» Data

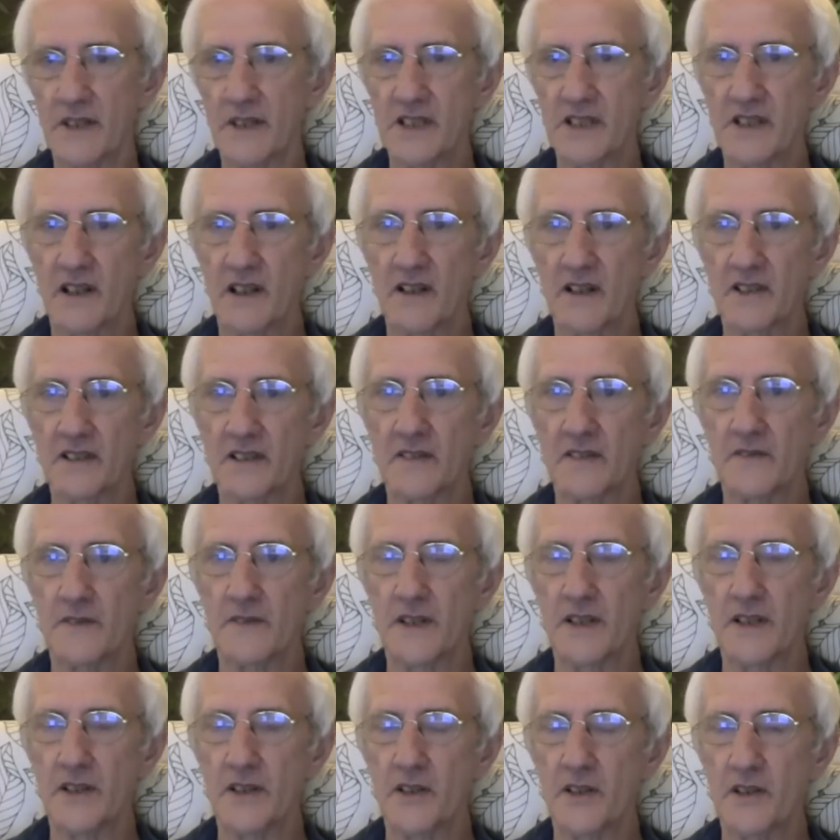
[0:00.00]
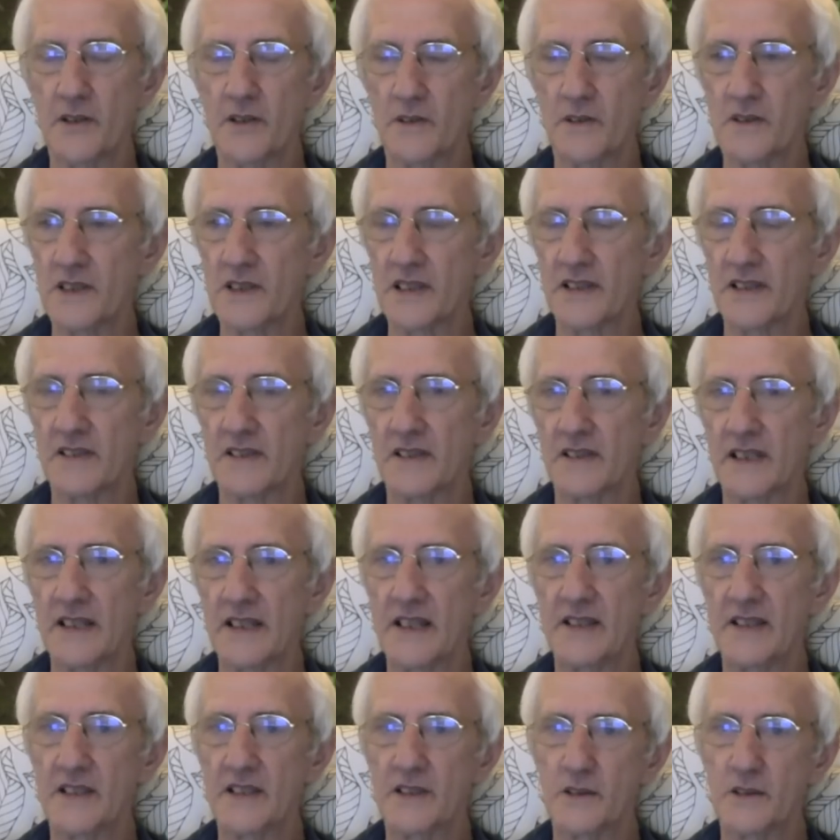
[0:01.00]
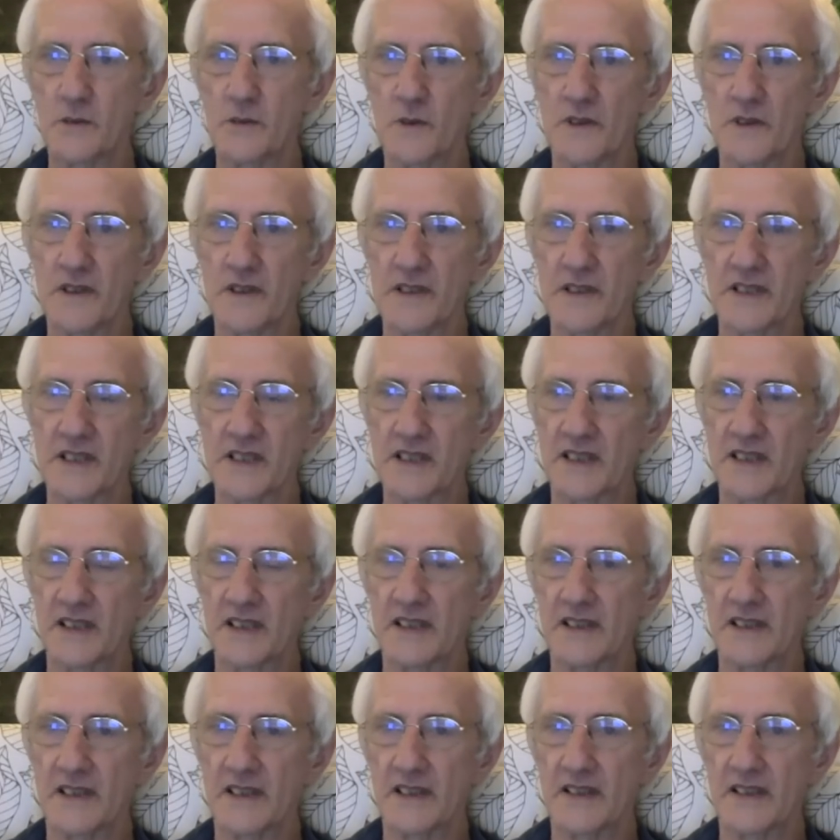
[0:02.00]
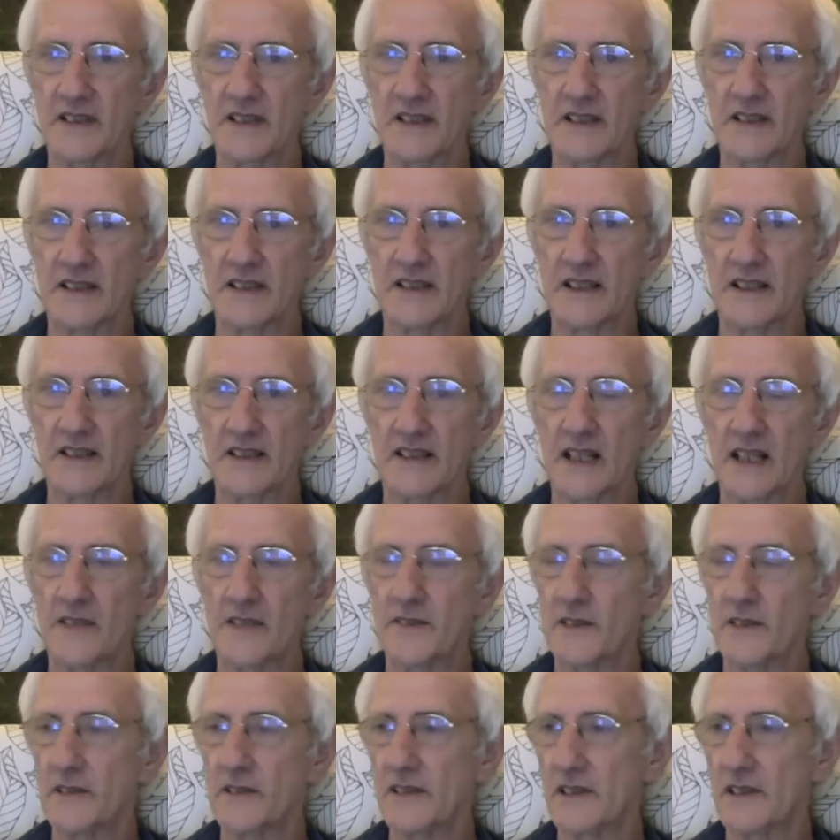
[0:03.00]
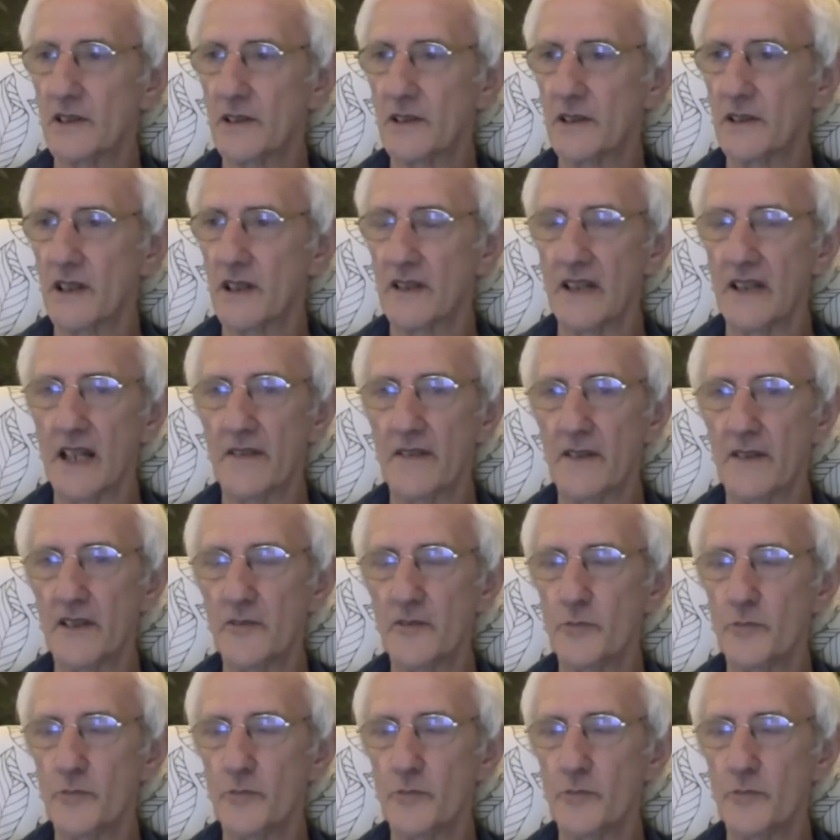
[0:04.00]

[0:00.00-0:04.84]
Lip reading: it's not that virtues lead towards a level of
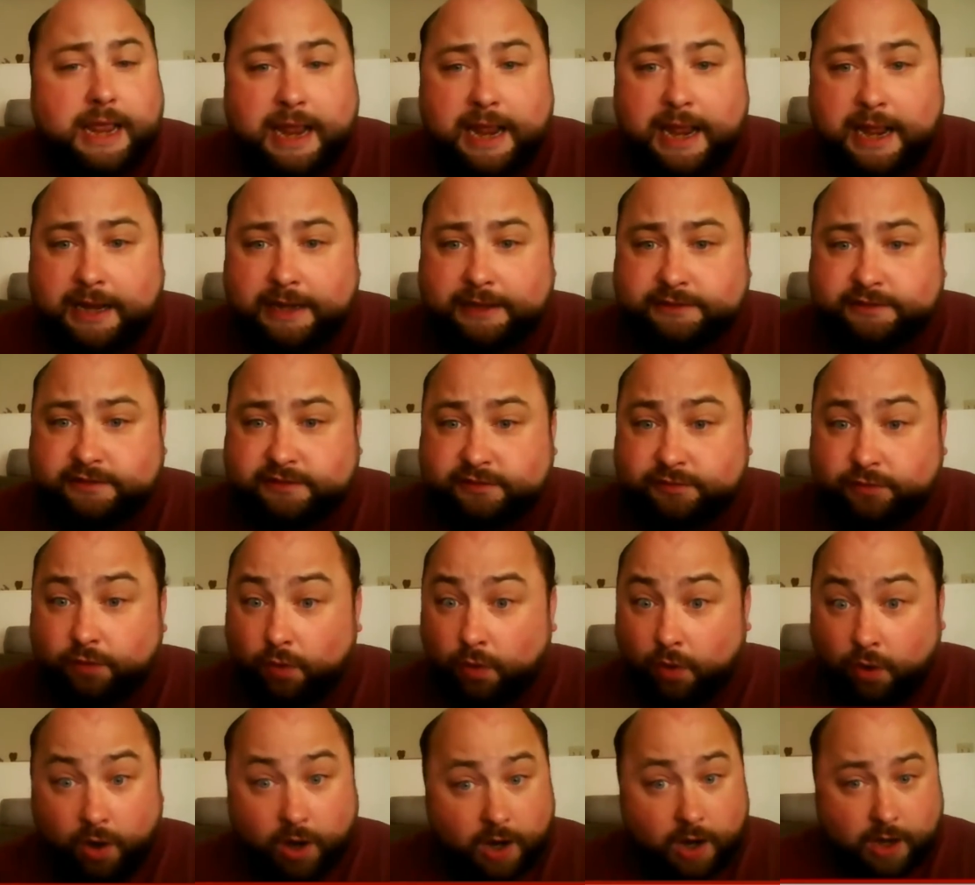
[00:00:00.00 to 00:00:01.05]
And
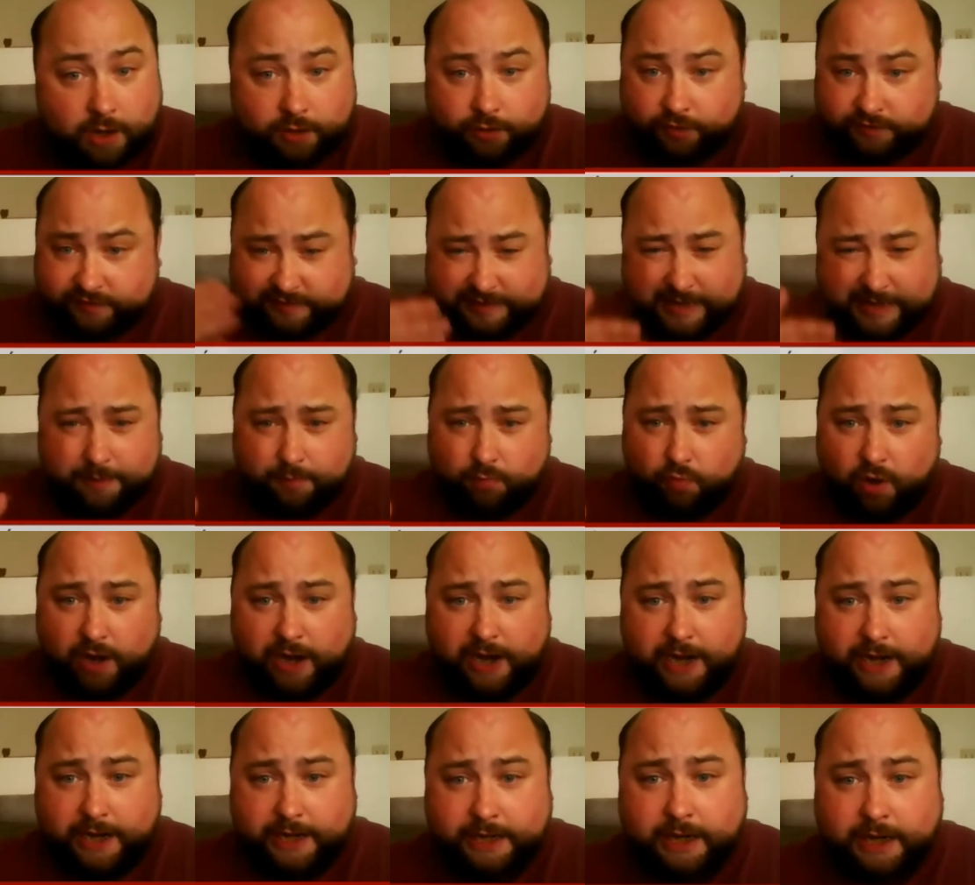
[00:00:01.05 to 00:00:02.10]
so the same
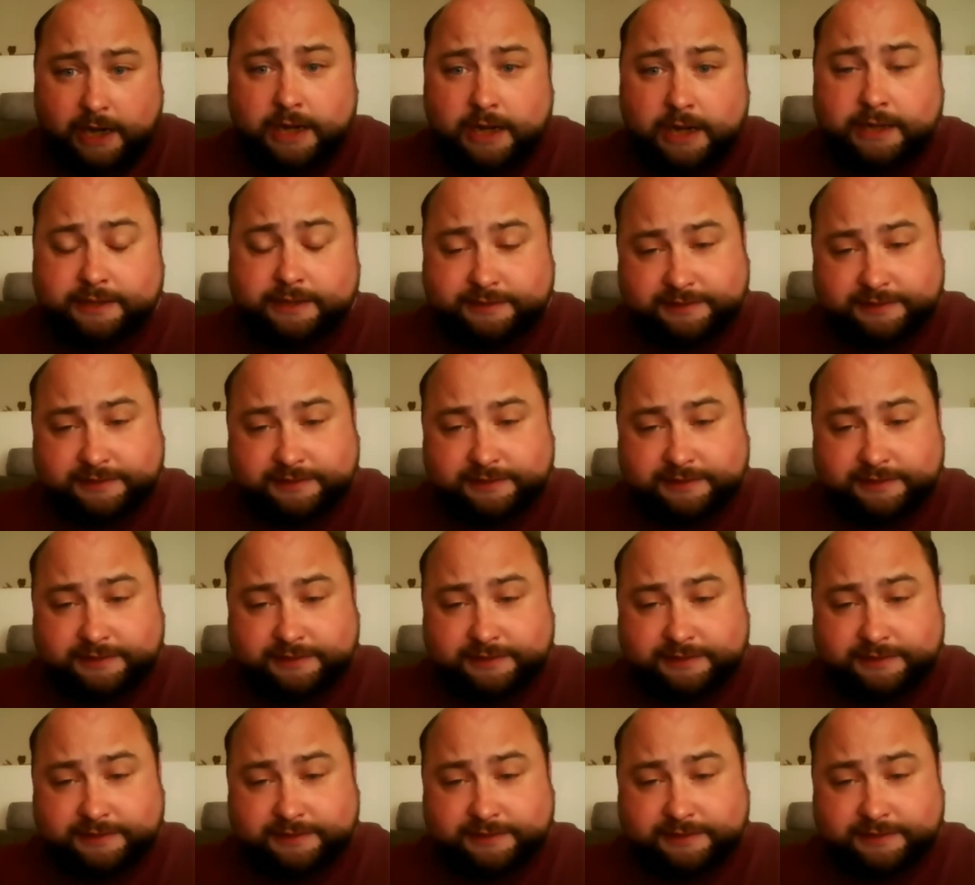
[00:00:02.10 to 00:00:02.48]
way,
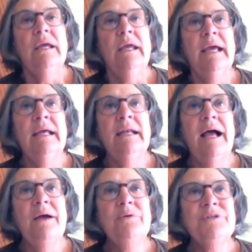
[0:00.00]
And
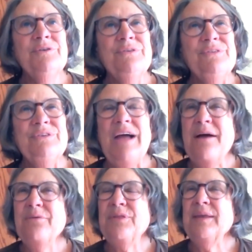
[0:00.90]
I
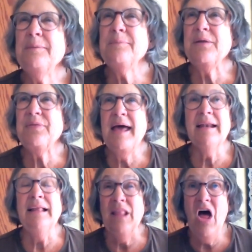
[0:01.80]
would think about that
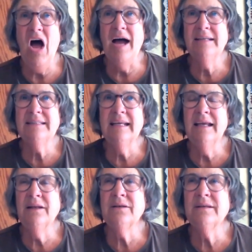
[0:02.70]
a lot.
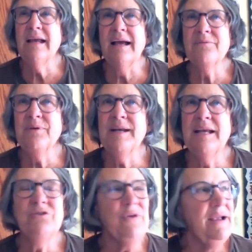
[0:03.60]
And when
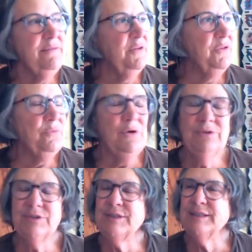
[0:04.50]
I drive on the
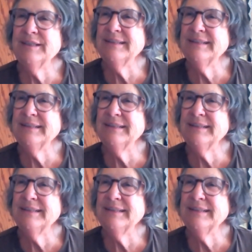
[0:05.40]
roads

» Exercise
An exact reproduction of the data above is required, with every picture removed.

» Exercise result
[0:00.00]
[0:01.00]
[0:02.00]
[0:03.00]
[0:04.00]

[0:00.00-0:04.84]
Lip reading: it's not that virtues lead towards a level of
[00:00:00.00 to 00:00:01.05]
And
[00:00:01.05 to 00:00:02.10]
so the same
[00:00:02.10 to 00:00:02.48]
way,
[0:00.00]
And
[0:00.90]
I
[0:01.80]
would think about that
[0:02.70]
a lot.
[0:03.60]
And when
[0:04.50]
I drive on the
[0:05.40]
roads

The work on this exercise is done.